Seçimi tekrarlatmak isteyebilirler. Bunun için ağır bir baskı yapıyorlar. Ama burada mesela YSK’da. YSK Türkiye’yi kaosa mı götürecek yoksa iyi kötü hukuku ayağa mı kaldıracak. Buna bakmak lazım. YSK üyelerini markaja alıyorlar. Buna rağmen işini yapacak hukuku uygulayacak. Eğer seçim tekrarlanırsa Türkiye’nin bir gram itibarı varsa bu kalmaz. İnsanların hukuka karşı bir gram güvenleri varsa bu kalmaz. Sandığa gitmek istemezler.
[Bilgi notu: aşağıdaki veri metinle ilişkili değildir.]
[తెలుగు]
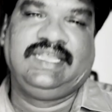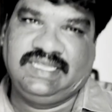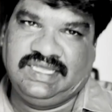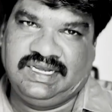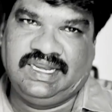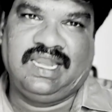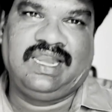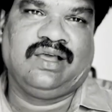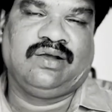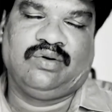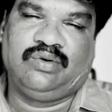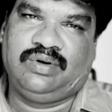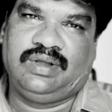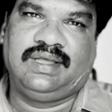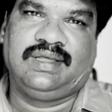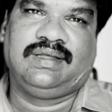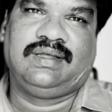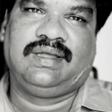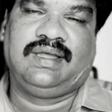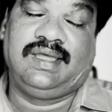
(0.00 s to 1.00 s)
ఈ నెల
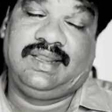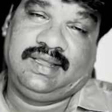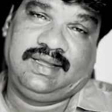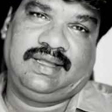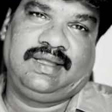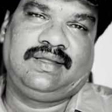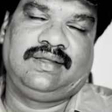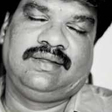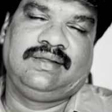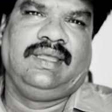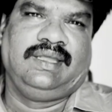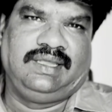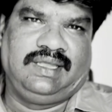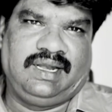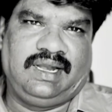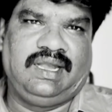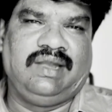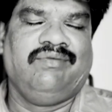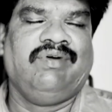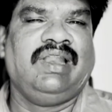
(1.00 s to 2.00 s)
కూడా అనగా
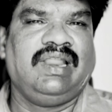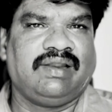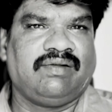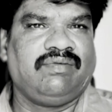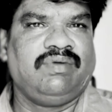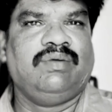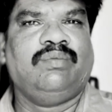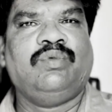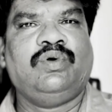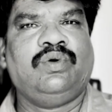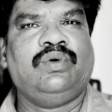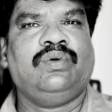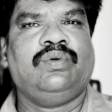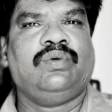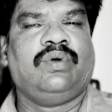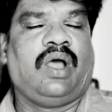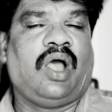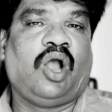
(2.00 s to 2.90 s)
ఈ రెండు వేల ఇరవై మూడు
Haklarının yenildiğini düşünürler. Adalete güven kalmaz. Bunu göze alabilecekler mi konusu önemli. Aldığım seçim tanınmayınca en sandığa niye gideyim der insanlar. Bu, ülkeyi daha büyük bir kaosun içine sokar. Eğer İmamoğlu’na mazbata verilirse adalete karşı umudumuzu koruruz dünyada da itibarımız artar. Normalleşmeye ihtiyacımız var. Ben YSK’nın yüksek yargıç mertebesindeki insanların sorumluluklarını görmesi gerektiğini düşünüyorum. Madem bu sorumluluğu almışlar hukuku uygulayacaklar. Bunun tersi cinnet olur.”